Подолгу засиживался протопоп с разговорами, умиляясь грубоватой, резкой простотою мужицких своих словес, от которых не однажды заливалось клюковной красниною крохотное бояронино ушко. Рокомор пили и лупиньяк, роминьяк и ренское, медленно потягивая из позолоченных кубков дегской работы, и заедали душистые фряжские вина свежепросольною семгой, и прутьями вяленой нельмы, и кулебяками с омулем, и красную икру хлебали ложкою, благо и для монастырского служки это самая постная еда. И под порывистые вздохи полуночника, готового опрокинуть избу под берег, янтарно светящиеся, истекающие жиром звенья рыбы, напластованные в блюдо поморским простым обычаем, казались слитками случайно проникшего сюда солнца. Сам воевода, грузновато рассевшийся в черевях, свирепо поглядывал оловянными глазами на опального протопопа, будто выедал из него тайные подспудные мысли иль ловил на полуслове и, топорща рыжеватые с проседью толстые усы, вроде бы норовил сказать нечто иль окрикнуть назойливого гостя, но спохватывался и лишь кряхтел под кротким взглядом супруги.
«Не боюся смерти, а боюся бесталанной жизни, – порою вздыхал Аввакум и, поднявши кубок, прятал за ним заслезившийся взгляд. – Потеряться боюся, ми-ла-я, аки былье под дерныхом... Вроде жерновом придавили меня али еловым комлем – такая тяжкая обида в груди. Люблю же я батюшку-государя, а он не верит мне. Я ему остереги шлю: де, опомнись, а он пуще того меня не жалует. Я так люблю царь-света моего, что готов голову за него сложить, лишь кликни он. И страдаю, что волдемановским бесом неслышно окручен Алексеюшко; стоит у края бездны и не чует своей погибели».

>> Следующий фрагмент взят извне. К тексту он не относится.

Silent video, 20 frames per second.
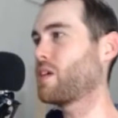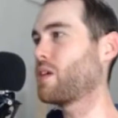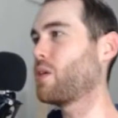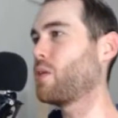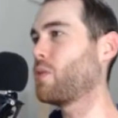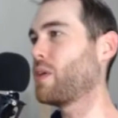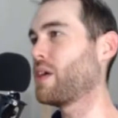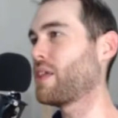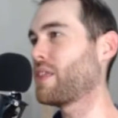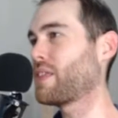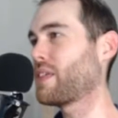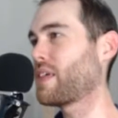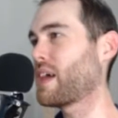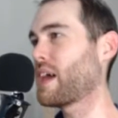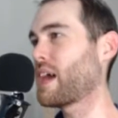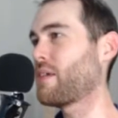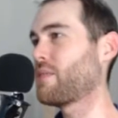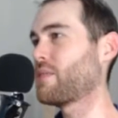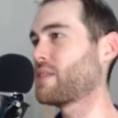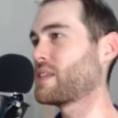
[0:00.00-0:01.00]
go with
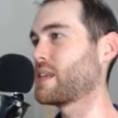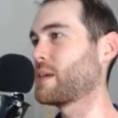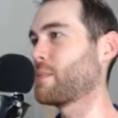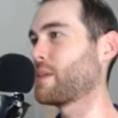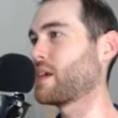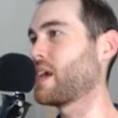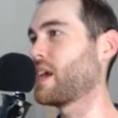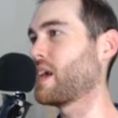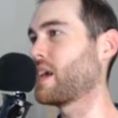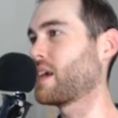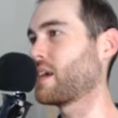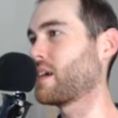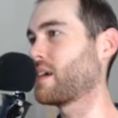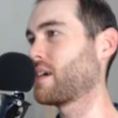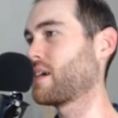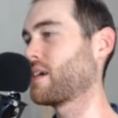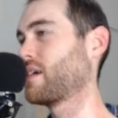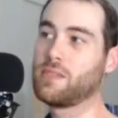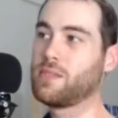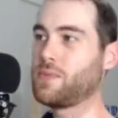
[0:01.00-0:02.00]
have a stomach
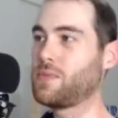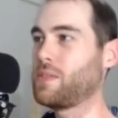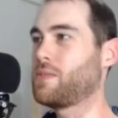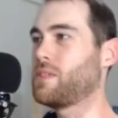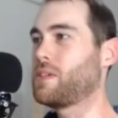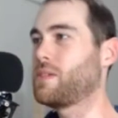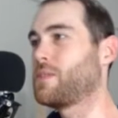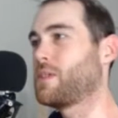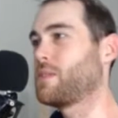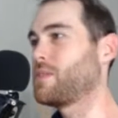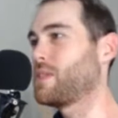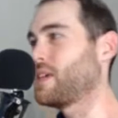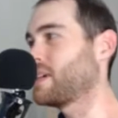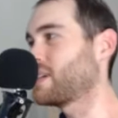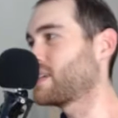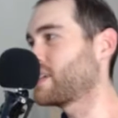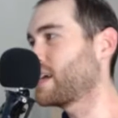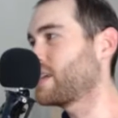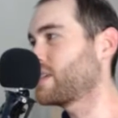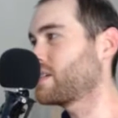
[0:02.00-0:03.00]
ache. It's 50-50
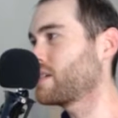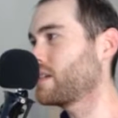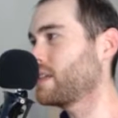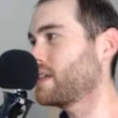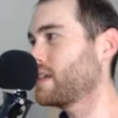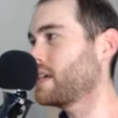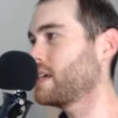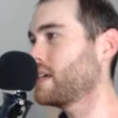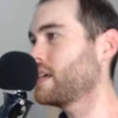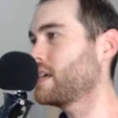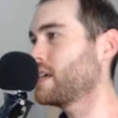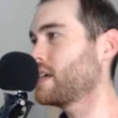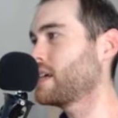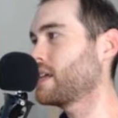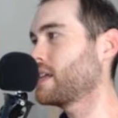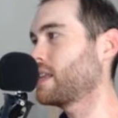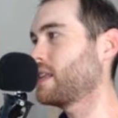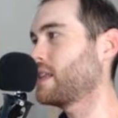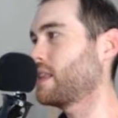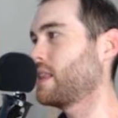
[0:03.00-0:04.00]
essentially.
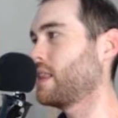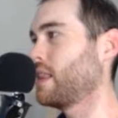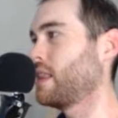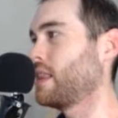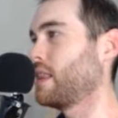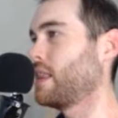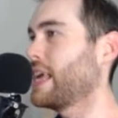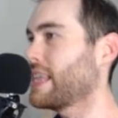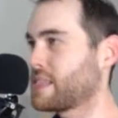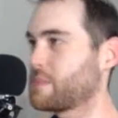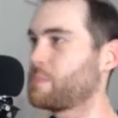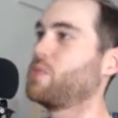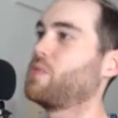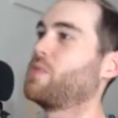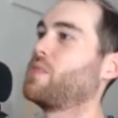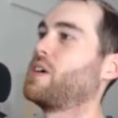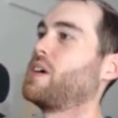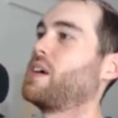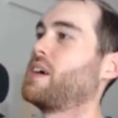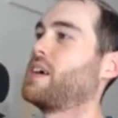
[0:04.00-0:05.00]
Let's
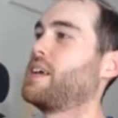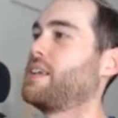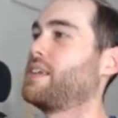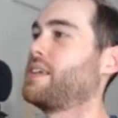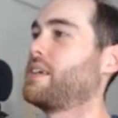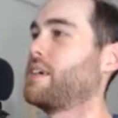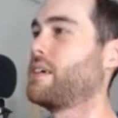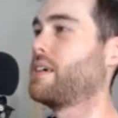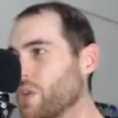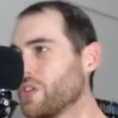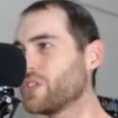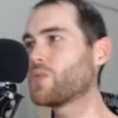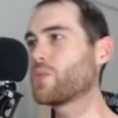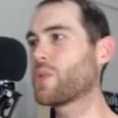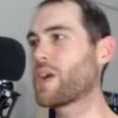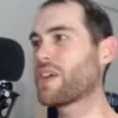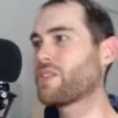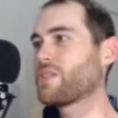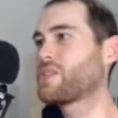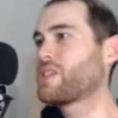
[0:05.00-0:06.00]
move on. Would you
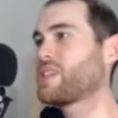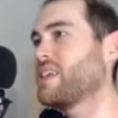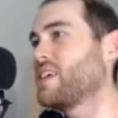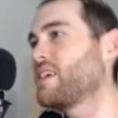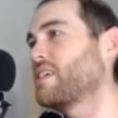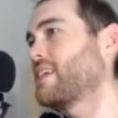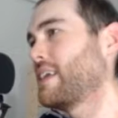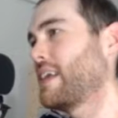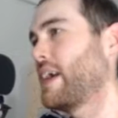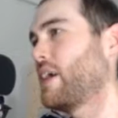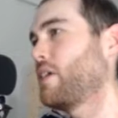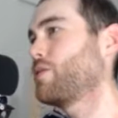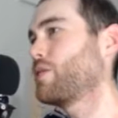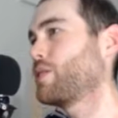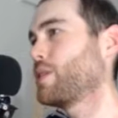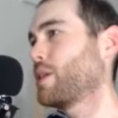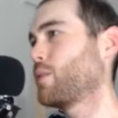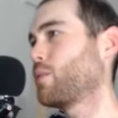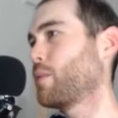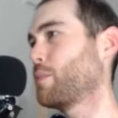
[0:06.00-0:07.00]
rather steal an
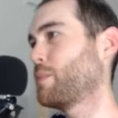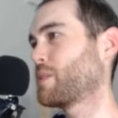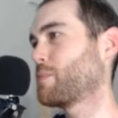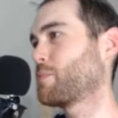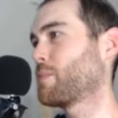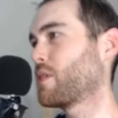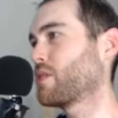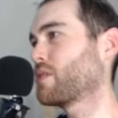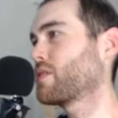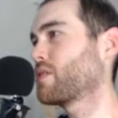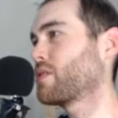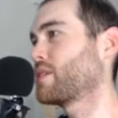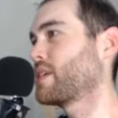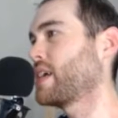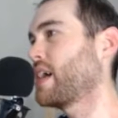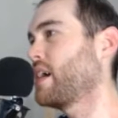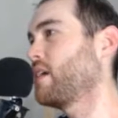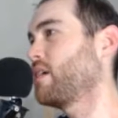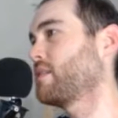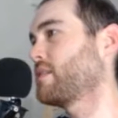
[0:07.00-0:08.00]
elderly woman's purse or
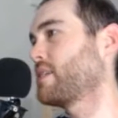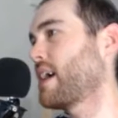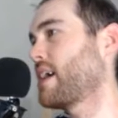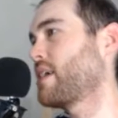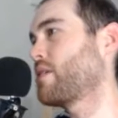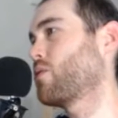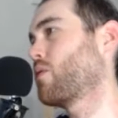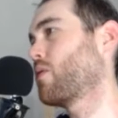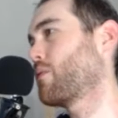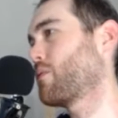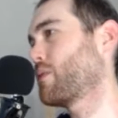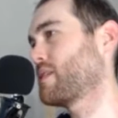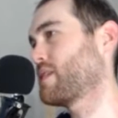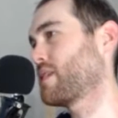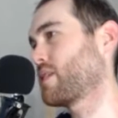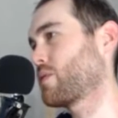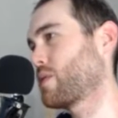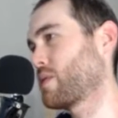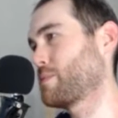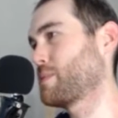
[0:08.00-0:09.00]
tell 10 orphans
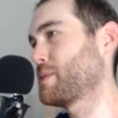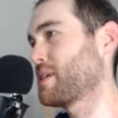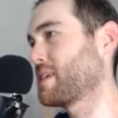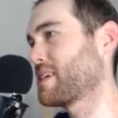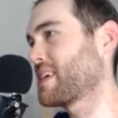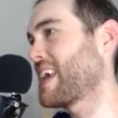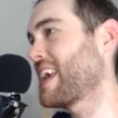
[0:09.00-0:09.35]
that Christmas is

От этих слов Евдокия Цехановецкая зябко запахивалась в шаль и с какой-то укоризною взглядывала на бирюка-мужа, словно бы в несчастьях государевых был повинен воевода.
«Терпи, протопоп, – повторяла бояроня и бережно касалась легкими перстами руки Аввакума; наверное, сымала со страдальца оговор и тоску. – Не нами приисканы смертные те венцы, но куются они в господевых покоях... Да чаю, что даст тебе Христос терпения и долгодушества, и кротости, и повиновения, и любви. Ты ослобони сердце для любви – и все устроится само собою. Где страх твой? – посмейся над ним. Где несносимая юдоль? – так ведь и Христос наш не эдак и страдал... Протопоп, и здесь смирённые православные люди живут. Все Спасом освящены, помазаны его ангельским крылышком...»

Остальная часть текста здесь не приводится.